# live wire amp???



## negativegain

a member of an audi site that i post on asked about the quality of an amp that he picked up and i could not find any info at all on the model.

it's a live wire lw 2990.4

any thoughts on it guys?


----------



## negativegain

has anyone even heard of this brand?


----------



## TREETOP

I have no knowledge of the brand, and no experience with it.
My first thought is that the amp could have been made about 2.5" slimmer by mounting the power and output transistors vertically instead of flat. Meaning bring the heatsinks in at least an inch on both sides and pinch the transistors to the vertical portion of the sinks instead of the "L" portion.
The board doesn't look like anything special, it looks basically just like any of another 100 amps coming in from overseas. Components seem pretty spread out and again the amp could have been made a lot smaller with different planning. I guess larger amps seem like a better value though...


----------



## athm3x

It looks reasonably well made. It should have no problem outputing 100 watts into two channels at 4 ohms. One advantage to a larger heatsink, is that it can deliver max power longer before it reaches thermal overload and (hopefully) shuts itself down.


----------



## negativegain

thanks guys.
is it commonplace to come across a manufacturer like this with absolutely no product info on the intergoogles?


----------



## athm3x

I wouldn't say it is common, but it does happen.

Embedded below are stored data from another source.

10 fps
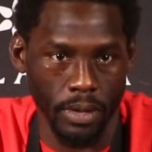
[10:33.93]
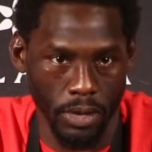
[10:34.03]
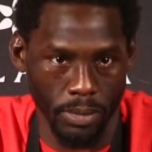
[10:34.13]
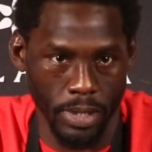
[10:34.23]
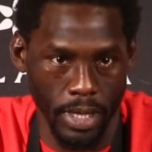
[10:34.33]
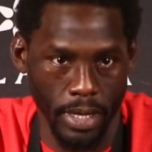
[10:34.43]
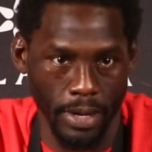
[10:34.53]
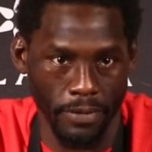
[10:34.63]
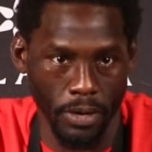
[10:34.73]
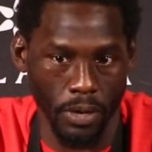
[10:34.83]
You know what I'm saying?
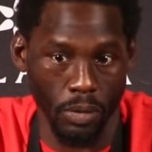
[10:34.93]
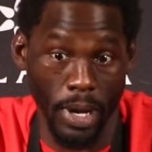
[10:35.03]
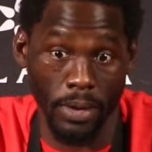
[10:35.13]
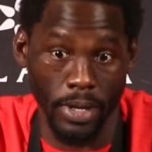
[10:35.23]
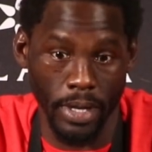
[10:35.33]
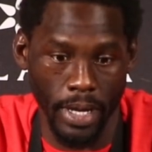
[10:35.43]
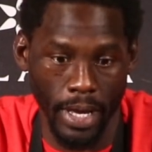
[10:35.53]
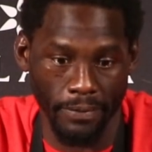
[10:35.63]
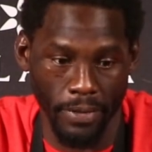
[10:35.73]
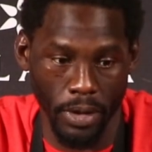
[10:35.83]
I feel grounded.
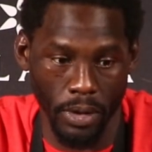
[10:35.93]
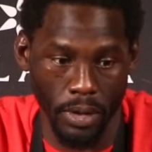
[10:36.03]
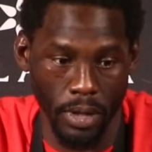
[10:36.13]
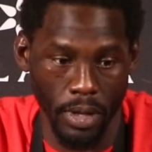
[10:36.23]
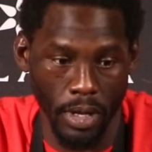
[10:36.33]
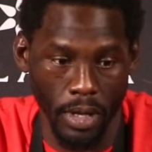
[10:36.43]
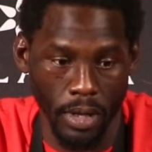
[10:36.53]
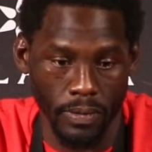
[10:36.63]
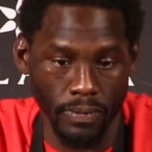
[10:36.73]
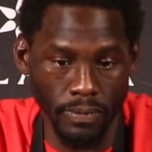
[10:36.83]
I feel
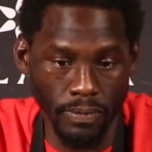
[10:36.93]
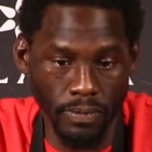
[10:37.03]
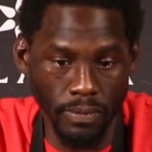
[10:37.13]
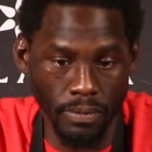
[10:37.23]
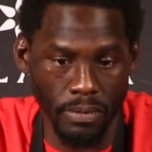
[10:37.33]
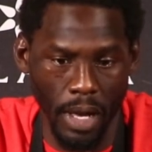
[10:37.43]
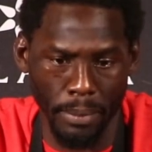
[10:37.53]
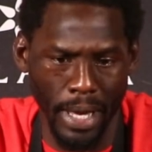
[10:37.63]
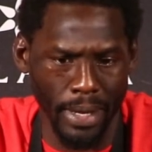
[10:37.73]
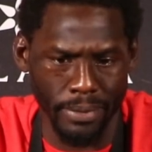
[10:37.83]

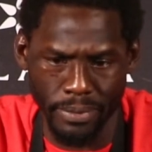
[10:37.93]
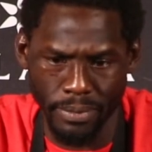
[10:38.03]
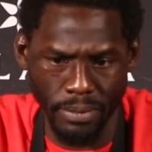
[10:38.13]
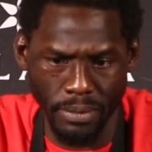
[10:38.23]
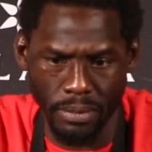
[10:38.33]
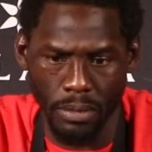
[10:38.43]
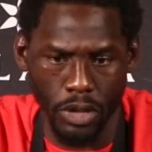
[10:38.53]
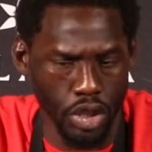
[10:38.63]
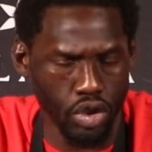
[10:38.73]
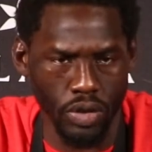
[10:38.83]
I'm not
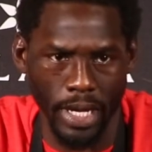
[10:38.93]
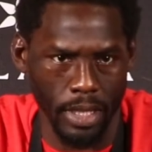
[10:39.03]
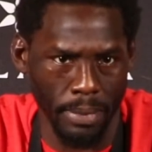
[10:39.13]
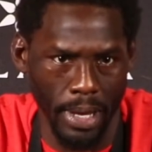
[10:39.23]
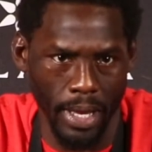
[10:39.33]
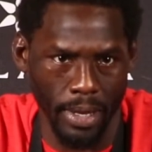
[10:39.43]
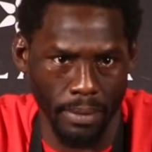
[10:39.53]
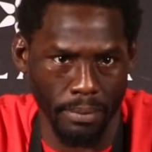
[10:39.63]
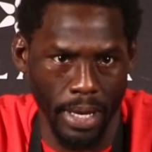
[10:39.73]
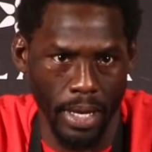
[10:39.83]
distracted by
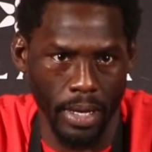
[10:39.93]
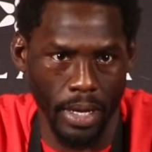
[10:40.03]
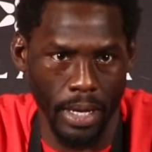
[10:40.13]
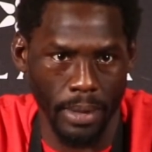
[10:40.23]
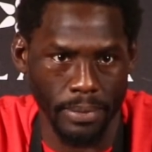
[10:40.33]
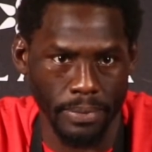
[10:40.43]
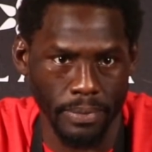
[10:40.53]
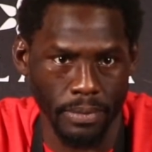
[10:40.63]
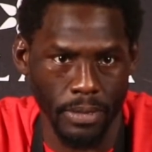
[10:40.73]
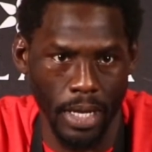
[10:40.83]
a
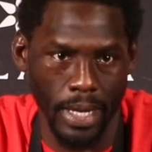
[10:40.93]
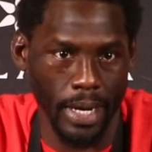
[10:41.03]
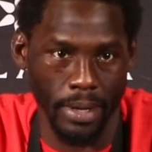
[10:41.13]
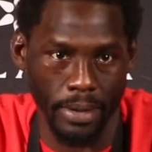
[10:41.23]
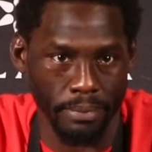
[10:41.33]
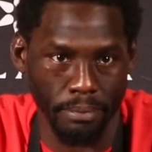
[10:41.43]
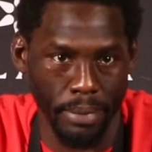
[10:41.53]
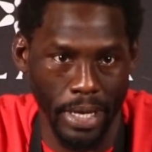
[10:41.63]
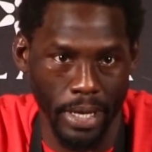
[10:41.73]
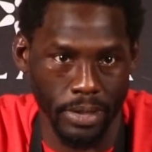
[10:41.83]
lot of the
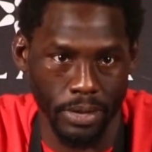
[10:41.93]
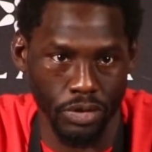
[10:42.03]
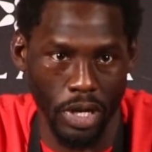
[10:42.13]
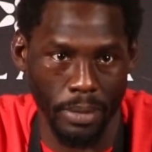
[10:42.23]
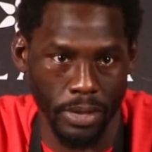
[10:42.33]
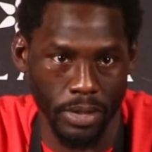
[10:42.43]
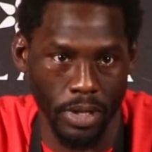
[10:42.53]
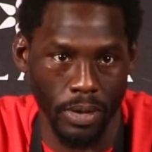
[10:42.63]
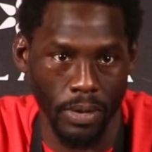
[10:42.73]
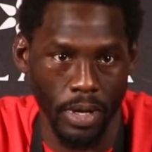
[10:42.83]
BS and drama.
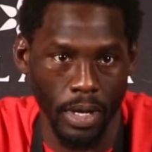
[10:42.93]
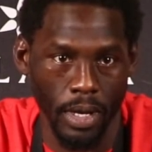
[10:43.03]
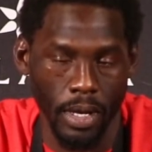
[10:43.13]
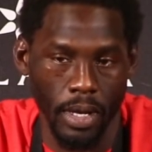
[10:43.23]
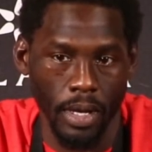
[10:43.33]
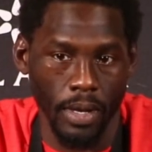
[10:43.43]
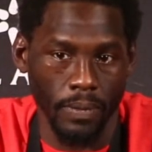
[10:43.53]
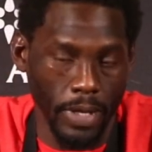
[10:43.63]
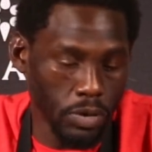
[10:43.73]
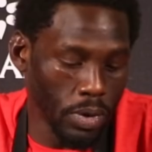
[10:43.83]
So
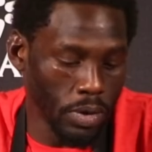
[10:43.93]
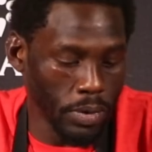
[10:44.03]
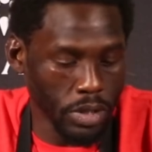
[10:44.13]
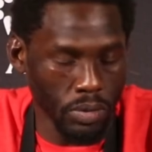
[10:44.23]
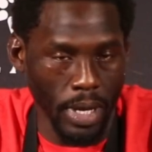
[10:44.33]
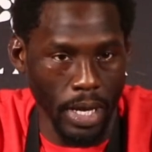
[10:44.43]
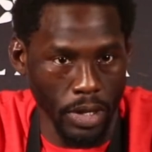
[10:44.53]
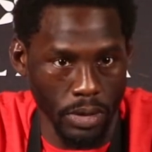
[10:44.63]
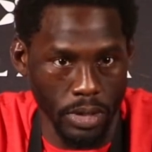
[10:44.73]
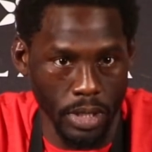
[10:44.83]
that's one of the reasons why I
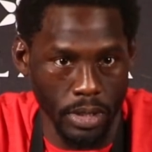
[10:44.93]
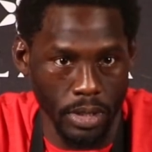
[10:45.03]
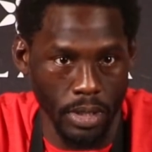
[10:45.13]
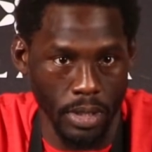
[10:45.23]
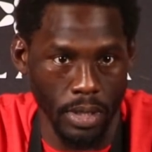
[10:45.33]
use this.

I'm surprised someone would spend all the time, money, and effort to have a buildhouse customize some products and import them, and then not support it with at least some kind of internet presence. The one that really amazes me is Alphasonik. That is an old name in car audio, they seem to have a full line of products, but if it weren't for the internet resellers you would think they were no longer in business.


----------